Expect Lucas’s dramatic and public suicide right before the release of STAR WARS EPISODE III: FROM HELL’S HEART I STAB AT THEE, in which we’ll learn that Yoda is a child molester, Luke is actually a random orphan passed off to Anakin as his son, and Han Solo spent his early adolescence being rented out to sailors by his pimp, Chewbacca.
Because Lucas hates them, and he hates us. And he has the power to act on that hate on a scale we can only dream of.
Which brings me to Sky Captain. I fervently hope and pray that the creators of this film have heeded the lesson of Star Wars. They don’t need to go back and tell us the origins of all these things, they don’t have to make a sequel that takes us through the next decade. If they have a brain in their heads, they will leave well enough alone. It’s a fun movie; it doesn’t need to become a religion. Make a sequel if you must. Heck, make two. But whatever you do, don’t ever start referring to your wacky little alternate history as a “mythology.” That way lies madness.

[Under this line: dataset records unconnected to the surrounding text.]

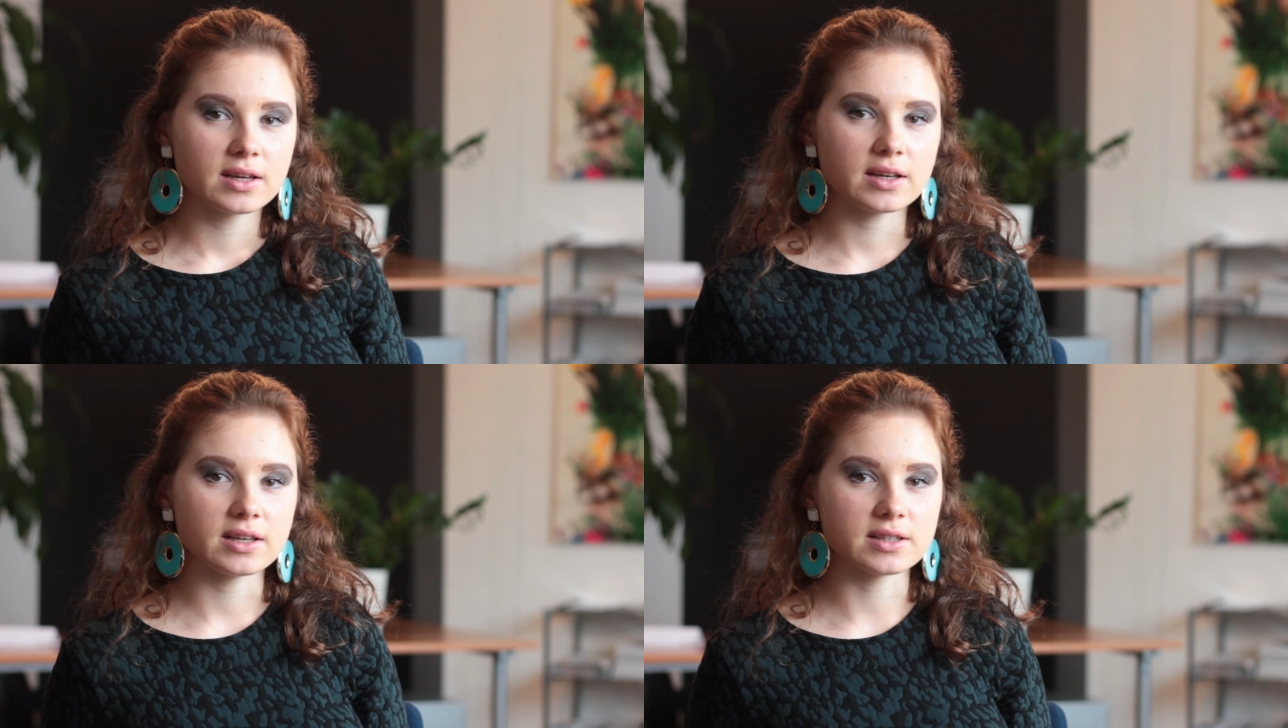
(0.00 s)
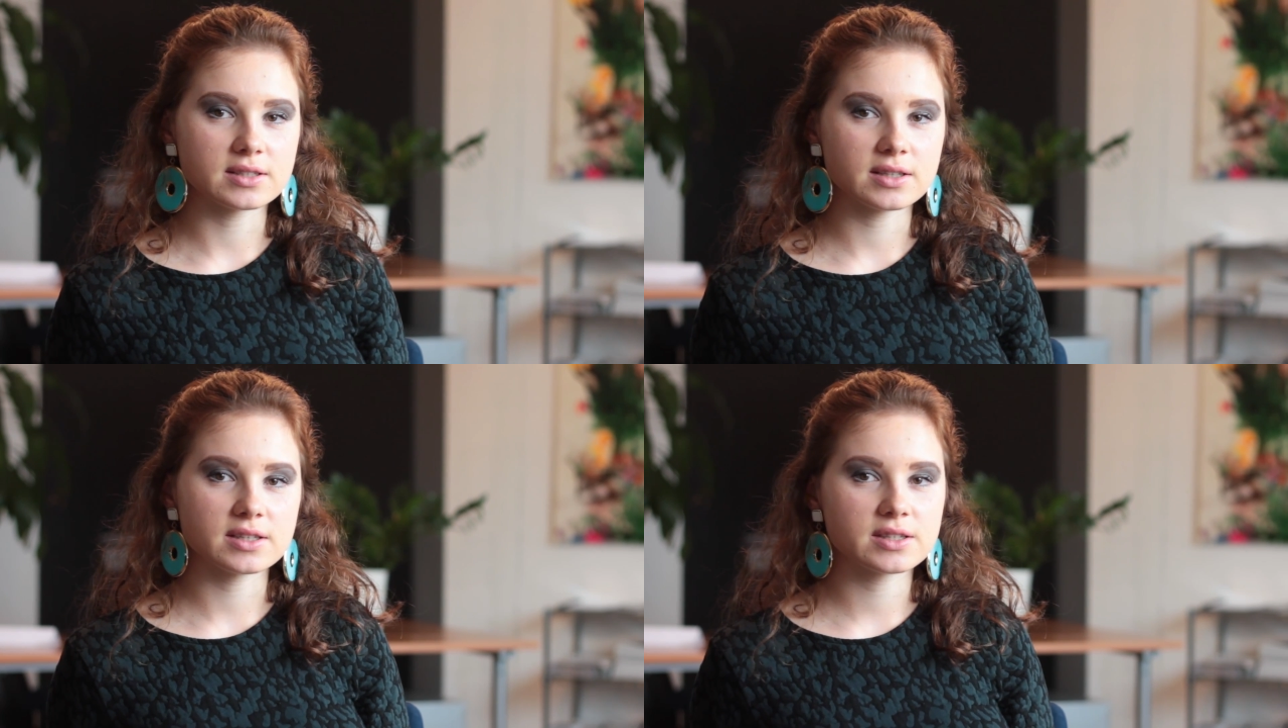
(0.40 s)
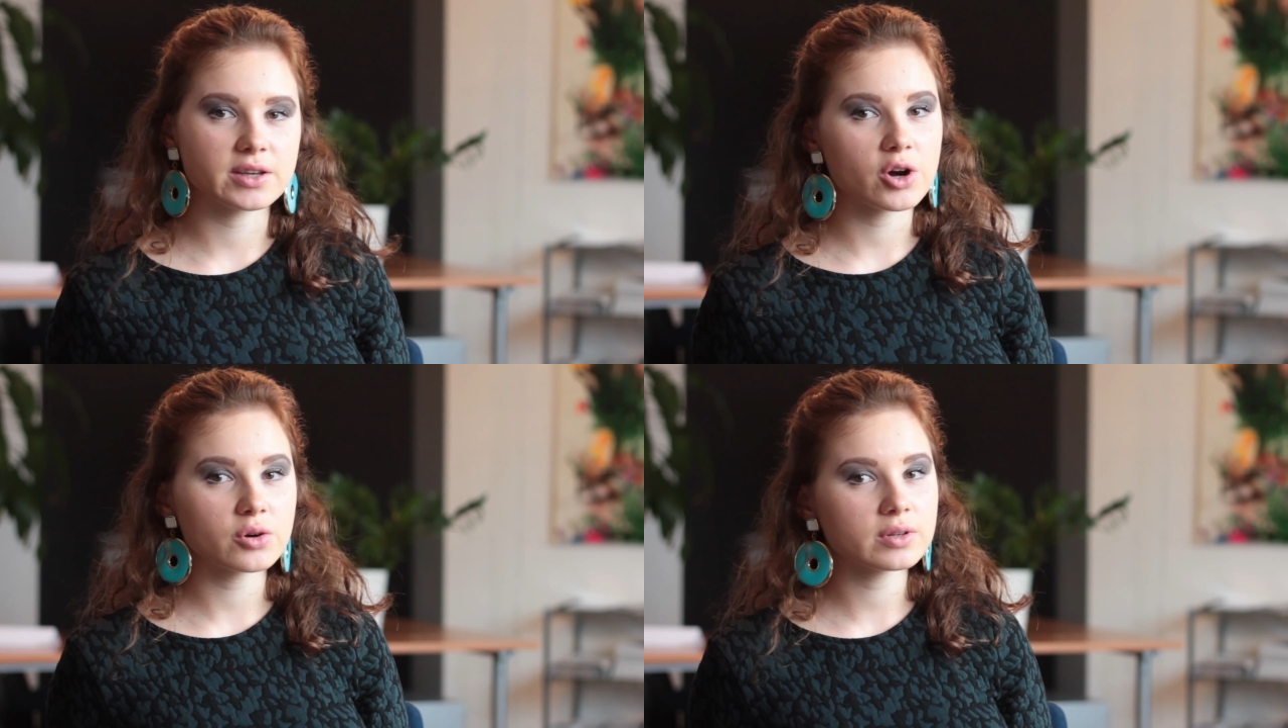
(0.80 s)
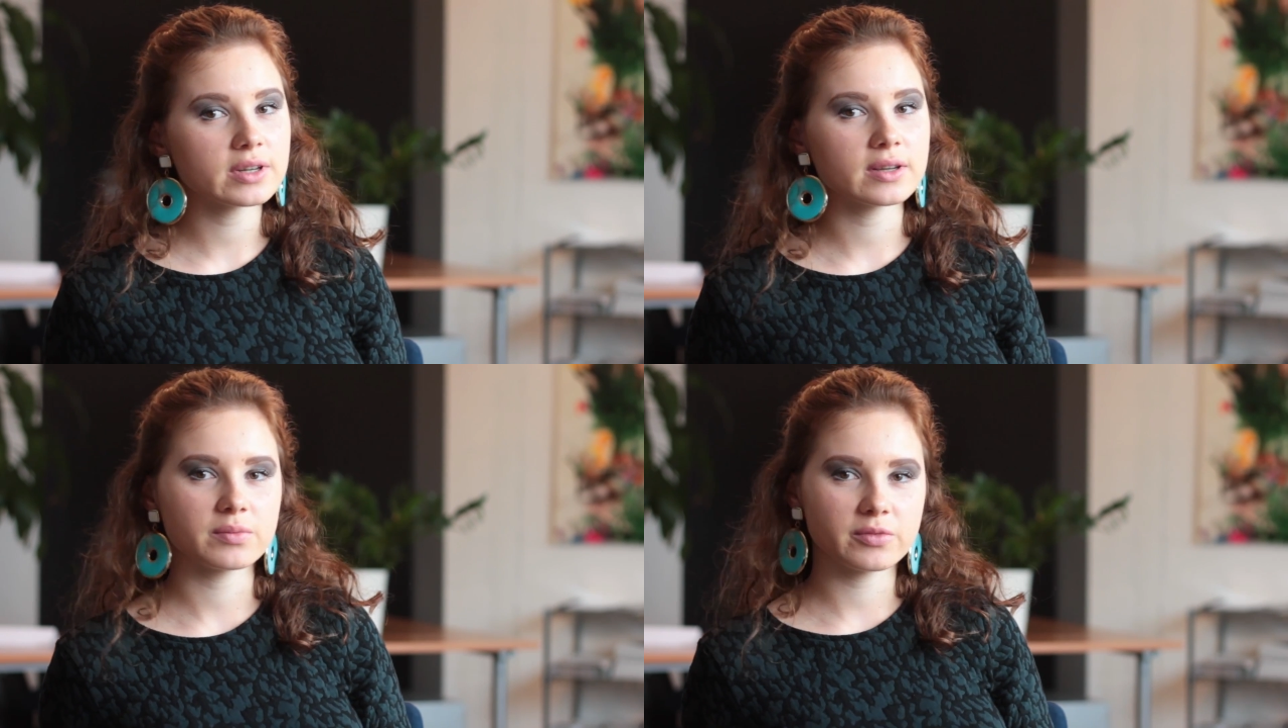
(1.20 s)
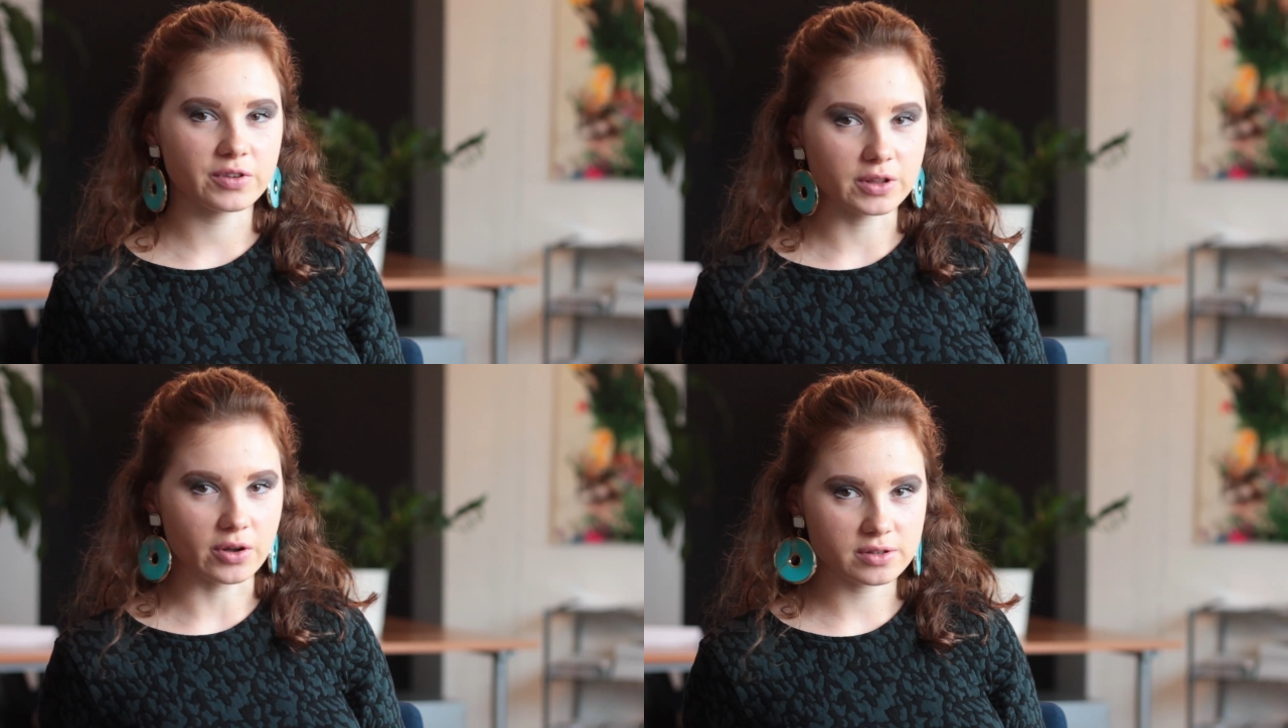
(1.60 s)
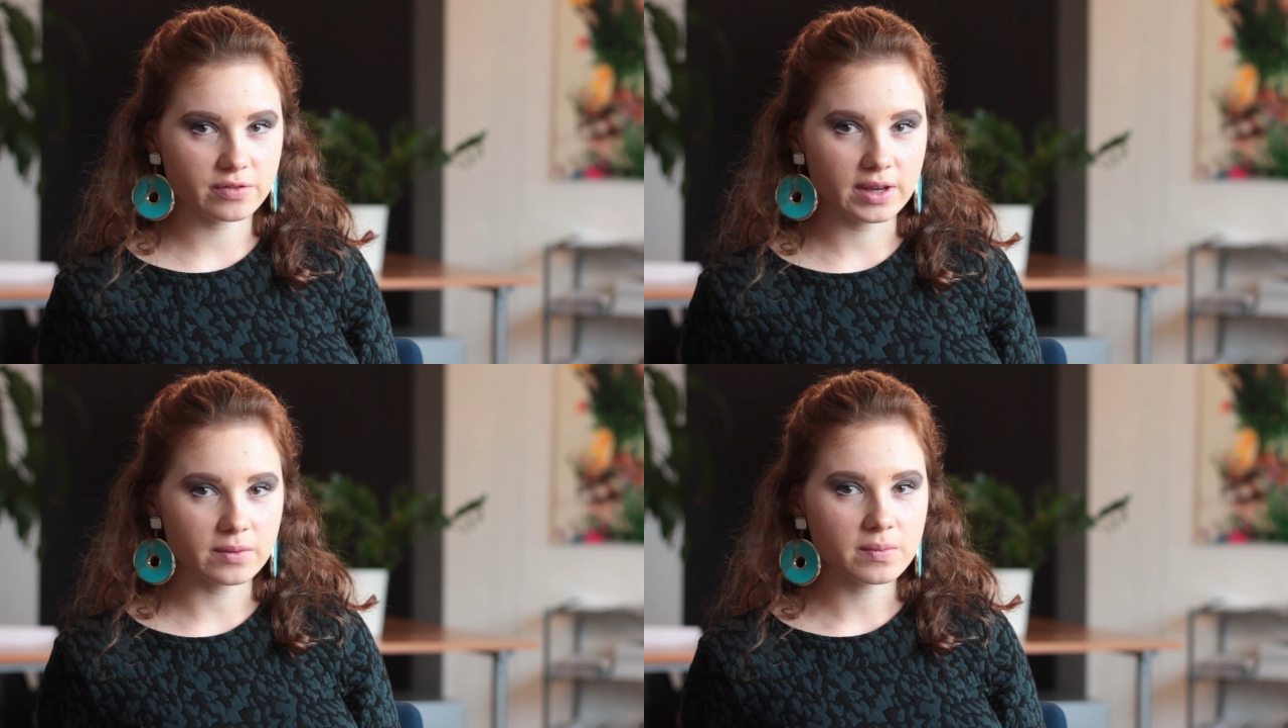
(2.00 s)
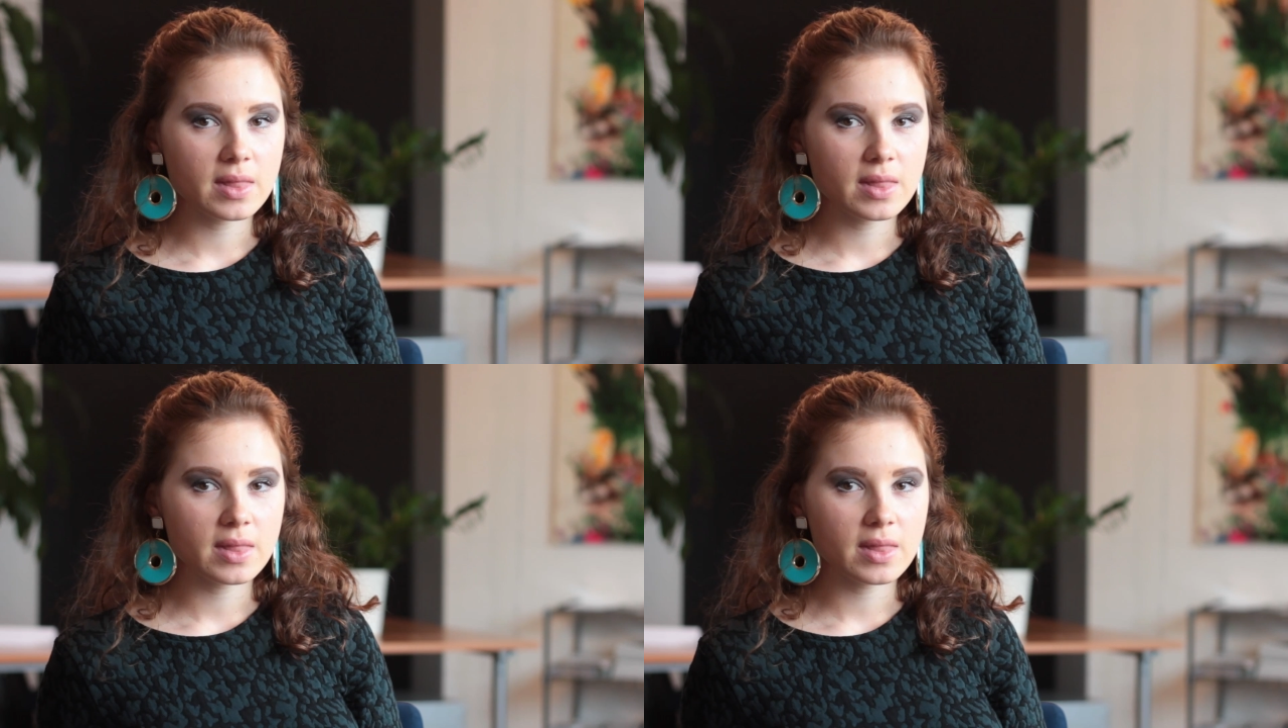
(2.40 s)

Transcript: is its own philosophy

So why do I care about this? Because I like the movie. Like Star Wars before it, this is a movie that intellectuals and artistic poseurs are going to flat-out hate. Those guys live for deconstruction. They want a movie they can dissect, full of subtext and hidden meanings. It also helps if the movie is deliberately obtuse, ironic, fatalistic, and maybe a little preachy. It should stop dead so a character can lecture on environmental issues or the oppression of women or the Evils of Capitalism. It should also contain a few snide cracks at the people too stupid to get it, i.e. the ordinary normal person. Ideally, it should have some shock value, or “challenge the societal conventions,” in other words be deliberately offensive so as to provide an excuse for the contempt heaped upon those yokels who are offended by the stuff that was added specifically to offend them. (Yeah, that’s a rigged game; so what? Welcome to pseudo-intellectual posturing 101.)
Sky Captain will disappoint those people. But anyone with a bit of joy, fun, wide-eyed wonder and optimism left will enjoy this movie. It has no sermon to deliver, no message to impart. Its goal is simply to entertain you for a while, and at that it succeeds admirably, if you’re the type of person who can be entertained by giant robots, laser guns, dinosaurs, a plucky reporter, or the occasional amphibious airplane. There’s nothing to deconstruct here. The late Lawrence Olivier appears here because it’s a nifty idea, not because somebody’s got some point to make. What I like about it is, there isn’t one single moment where the filmmakers smirk and wink and remind you how silly and childish all this is. They don’t apologize for the outlandish notions they toss out like popcorn. Rather, they embrace the nutty ideas and celebrate them, hauling ideas out and shouting “isn’t this COOL?” and making you want to shout a big “yes” in response. It is cool. It’s optimistic and fun, and I hope somebody has the good sense to not suck all that fun out for the sake of turning it into a safe and politically-fashionable cog in the marketing machinery.
If anybody starts talking to you about the Sky Captain Mythology, do me (and yourself) a favor and punch them in the head. A lot. Thanks.